Nothing in the data below may be left out; return all of it exactly.

______________________________

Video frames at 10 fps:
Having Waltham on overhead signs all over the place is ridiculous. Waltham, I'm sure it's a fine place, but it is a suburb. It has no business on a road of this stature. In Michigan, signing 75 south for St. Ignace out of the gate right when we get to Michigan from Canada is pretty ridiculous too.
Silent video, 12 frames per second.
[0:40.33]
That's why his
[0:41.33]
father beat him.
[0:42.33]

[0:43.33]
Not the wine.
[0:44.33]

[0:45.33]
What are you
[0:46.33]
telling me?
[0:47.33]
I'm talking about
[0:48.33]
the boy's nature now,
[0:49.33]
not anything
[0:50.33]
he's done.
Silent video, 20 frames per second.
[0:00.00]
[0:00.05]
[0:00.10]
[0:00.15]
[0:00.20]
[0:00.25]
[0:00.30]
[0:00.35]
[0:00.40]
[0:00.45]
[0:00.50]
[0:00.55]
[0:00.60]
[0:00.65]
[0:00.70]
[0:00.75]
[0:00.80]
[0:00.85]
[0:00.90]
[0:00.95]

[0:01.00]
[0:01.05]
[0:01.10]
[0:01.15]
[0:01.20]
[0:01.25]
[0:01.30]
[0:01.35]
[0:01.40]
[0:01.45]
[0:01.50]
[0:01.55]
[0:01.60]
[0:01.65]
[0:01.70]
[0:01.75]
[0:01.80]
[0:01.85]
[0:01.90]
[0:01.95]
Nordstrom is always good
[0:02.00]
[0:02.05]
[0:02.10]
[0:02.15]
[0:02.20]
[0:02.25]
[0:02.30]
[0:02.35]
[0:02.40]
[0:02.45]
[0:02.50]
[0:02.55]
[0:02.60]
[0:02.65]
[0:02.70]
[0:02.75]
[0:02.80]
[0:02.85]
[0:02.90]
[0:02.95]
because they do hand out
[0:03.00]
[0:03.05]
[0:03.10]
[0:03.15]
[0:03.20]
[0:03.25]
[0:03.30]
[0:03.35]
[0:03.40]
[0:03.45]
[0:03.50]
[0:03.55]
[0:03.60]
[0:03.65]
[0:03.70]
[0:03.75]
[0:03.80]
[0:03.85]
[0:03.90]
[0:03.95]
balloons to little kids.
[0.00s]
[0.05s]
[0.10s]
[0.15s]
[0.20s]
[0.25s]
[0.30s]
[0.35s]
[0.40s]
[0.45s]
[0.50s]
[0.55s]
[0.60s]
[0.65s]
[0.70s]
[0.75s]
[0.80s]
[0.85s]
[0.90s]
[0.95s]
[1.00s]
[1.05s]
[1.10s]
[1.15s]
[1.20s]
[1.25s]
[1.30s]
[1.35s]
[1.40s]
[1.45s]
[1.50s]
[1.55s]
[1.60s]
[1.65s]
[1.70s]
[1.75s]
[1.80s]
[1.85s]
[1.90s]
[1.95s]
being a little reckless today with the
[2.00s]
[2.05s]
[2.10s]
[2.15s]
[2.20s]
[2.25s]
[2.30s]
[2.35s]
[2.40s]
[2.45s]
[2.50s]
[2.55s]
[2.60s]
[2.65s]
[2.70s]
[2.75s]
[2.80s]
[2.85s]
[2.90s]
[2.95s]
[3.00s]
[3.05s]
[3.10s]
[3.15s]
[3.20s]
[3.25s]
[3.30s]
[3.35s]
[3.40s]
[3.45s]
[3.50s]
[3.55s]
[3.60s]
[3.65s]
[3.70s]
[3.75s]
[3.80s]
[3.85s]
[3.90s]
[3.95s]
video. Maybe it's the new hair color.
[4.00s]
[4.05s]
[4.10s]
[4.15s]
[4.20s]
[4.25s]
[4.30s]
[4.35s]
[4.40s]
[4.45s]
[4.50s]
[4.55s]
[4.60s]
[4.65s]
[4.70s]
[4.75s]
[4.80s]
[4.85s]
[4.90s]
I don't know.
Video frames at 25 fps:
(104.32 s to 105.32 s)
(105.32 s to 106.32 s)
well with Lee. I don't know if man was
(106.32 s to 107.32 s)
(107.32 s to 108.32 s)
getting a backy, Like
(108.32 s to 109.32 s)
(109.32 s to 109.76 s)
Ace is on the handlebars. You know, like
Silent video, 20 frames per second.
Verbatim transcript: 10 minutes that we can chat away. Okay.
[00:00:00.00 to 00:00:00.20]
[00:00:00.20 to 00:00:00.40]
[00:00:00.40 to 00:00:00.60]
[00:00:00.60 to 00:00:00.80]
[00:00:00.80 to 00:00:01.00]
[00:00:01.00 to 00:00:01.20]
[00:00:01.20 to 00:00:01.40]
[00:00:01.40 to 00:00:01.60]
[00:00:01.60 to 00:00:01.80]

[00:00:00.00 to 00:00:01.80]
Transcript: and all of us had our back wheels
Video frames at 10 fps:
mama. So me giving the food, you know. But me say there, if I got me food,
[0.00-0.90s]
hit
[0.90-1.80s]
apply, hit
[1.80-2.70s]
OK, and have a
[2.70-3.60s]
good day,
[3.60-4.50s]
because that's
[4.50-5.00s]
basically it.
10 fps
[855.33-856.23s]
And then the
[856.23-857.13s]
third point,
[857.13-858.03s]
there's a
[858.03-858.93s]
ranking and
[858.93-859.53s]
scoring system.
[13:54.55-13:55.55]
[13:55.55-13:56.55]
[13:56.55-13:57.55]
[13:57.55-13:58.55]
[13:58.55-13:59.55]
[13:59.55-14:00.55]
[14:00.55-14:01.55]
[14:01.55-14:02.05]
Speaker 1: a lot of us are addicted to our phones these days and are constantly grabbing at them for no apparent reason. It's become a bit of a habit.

______________________________

**Completed task**:
Video frames at 10 fps:
Having Waltham on overhead signs all over the place is ridiculous. Waltham, I'm sure it's a fine place, but it is a suburb. It has no business on a road of this stature. In Michigan, signing 75 south for St. Ignace out of the gate right when we get to Michigan from Canada is pretty ridiculous too.
Silent video, 12 frames per second.
[0:40.33]
That's why his
[0:41.33]
father beat him.
[0:42.33]

[0:43.33]
Not the wine.
[0:44.33]

[0:45.33]
What are you
[0:46.33]
telling me?
[0:47.33]
I'm talking about
[0:48.33]
the boy's nature now,
[0:49.33]
not anything
[0:50.33]
he's done.
Silent video, 20 frames per second.
[0:00.00]
[0:00.05]
[0:00.10]
[0:00.15]
[0:00.20]
[0:00.25]
[0:00.30]
[0:00.35]
[0:00.40]
[0:00.45]
[0:00.50]
[0:00.55]
[0:00.60]
[0:00.65]
[0:00.70]
[0:00.75]
[0:00.80]
[0:00.85]
[0:00.90]
[0:00.95]

[0:01.00]
[0:01.05]
[0:01.10]
[0:01.15]
[0:01.20]
[0:01.25]
[0:01.30]
[0:01.35]
[0:01.40]
[0:01.45]
[0:01.50]
[0:01.55]
[0:01.60]
[0:01.65]
[0:01.70]
[0:01.75]
[0:01.80]
[0:01.85]
[0:01.90]
[0:01.95]
Nordstrom is always good
[0:02.00]
[0:02.05]
[0:02.10]
[0:02.15]
[0:02.20]
[0:02.25]
[0:02.30]
[0:02.35]
[0:02.40]
[0:02.45]
[0:02.50]
[0:02.55]
[0:02.60]
[0:02.65]
[0:02.70]
[0:02.75]
[0:02.80]
[0:02.85]
[0:02.90]
[0:02.95]
because they do hand out
[0:03.00]
[0:03.05]
[0:03.10]
[0:03.15]
[0:03.20]
[0:03.25]
[0:03.30]
[0:03.35]
[0:03.40]
[0:03.45]
[0:03.50]
[0:03.55]
[0:03.60]
[0:03.65]
[0:03.70]
[0:03.75]
[0:03.80]
[0:03.85]
[0:03.90]
[0:03.95]
balloons to little kids.
[0.00s]
[0.05s]
[0.10s]
[0.15s]
[0.20s]
[0.25s]
[0.30s]
[0.35s]
[0.40s]
[0.45s]
[0.50s]
[0.55s]
[0.60s]
[0.65s]
[0.70s]
[0.75s]
[0.80s]
[0.85s]
[0.90s]
[0.95s]
[1.00s]
[1.05s]
[1.10s]
[1.15s]
[1.20s]
[1.25s]
[1.30s]
[1.35s]
[1.40s]
[1.45s]
[1.50s]
[1.55s]
[1.60s]
[1.65s]
[1.70s]
[1.75s]
[1.80s]
[1.85s]
[1.90s]
[1.95s]
being a little reckless today with the
[2.00s]
[2.05s]
[2.10s]
[2.15s]
[2.20s]
[2.25s]
[2.30s]
[2.35s]
[2.40s]
[2.45s]
[2.50s]
[2.55s]
[2.60s]
[2.65s]
[2.70s]
[2.75s]
[2.80s]
[2.85s]
[2.90s]
[2.95s]
[3.00s]
[3.05s]
[3.10s]
[3.15s]
[3.20s]
[3.25s]
[3.30s]
[3.35s]
[3.40s]
[3.45s]
[3.50s]
[3.55s]
[3.60s]
[3.65s]
[3.70s]
[3.75s]
[3.80s]
[3.85s]
[3.90s]
[3.95s]
video. Maybe it's the new hair color.
[4.00s]
[4.05s]
[4.10s]
[4.15s]
[4.20s]
[4.25s]
[4.30s]
[4.35s]
[4.40s]
[4.45s]
[4.50s]
[4.55s]
[4.60s]
[4.65s]
[4.70s]
[4.75s]
[4.80s]
[4.85s]
[4.90s]
I don't know.
Video frames at 25 fps:
(104.32 s to 105.32 s)
(105.32 s to 106.32 s)
well with Lee. I don't know if man was
(106.32 s to 107.32 s)
(107.32 s to 108.32 s)
getting a backy, Like
(108.32 s to 109.32 s)
(109.32 s to 109.76 s)
Ace is on the handlebars. You know, like
Silent video, 20 frames per second.
Verbatim transcript: 10 minutes that we can chat away. Okay.
[00:00:00.00 to 00:00:00.20]
[00:00:00.20 to 00:00:00.40]
[00:00:00.40 to 00:00:00.60]
[00:00:00.60 to 00:00:00.80]
[00:00:00.80 to 00:00:01.00]
[00:00:01.00 to 00:00:01.20]
[00:00:01.20 to 00:00:01.40]
[00:00:01.40 to 00:00:01.60]
[00:00:01.60 to 00:00:01.80]

[00:00:00.00 to 00:00:01.80]
Transcript: and all of us had our back wheels
Video frames at 10 fps:
mama. So me giving the food, you know. But me say there, if I got me food,
[0.00-0.90s]
hit
[0.90-1.80s]
apply, hit
[1.80-2.70s]
OK, and have a
[2.70-3.60s]
good day,
[3.60-4.50s]
because that's
[4.50-5.00s]
basically it.
10 fps
[855.33-856.23s]
And then the
[856.23-857.13s]
third point,
[857.13-858.03s]
there's a
[858.03-858.93s]
ranking and
[858.93-859.53s]
scoring system.
[13:54.55-13:55.55]
[13:55.55-13:56.55]
[13:56.55-13:57.55]
[13:57.55-13:58.55]
[13:58.55-13:59.55]
[13:59.55-14:00.55]
[14:00.55-14:01.55]
[14:01.55-14:02.05]
Speaker 1: a lot of us are addicted to our phones these days and are constantly grabbing at them for no apparent reason. It's become a bit of a habit.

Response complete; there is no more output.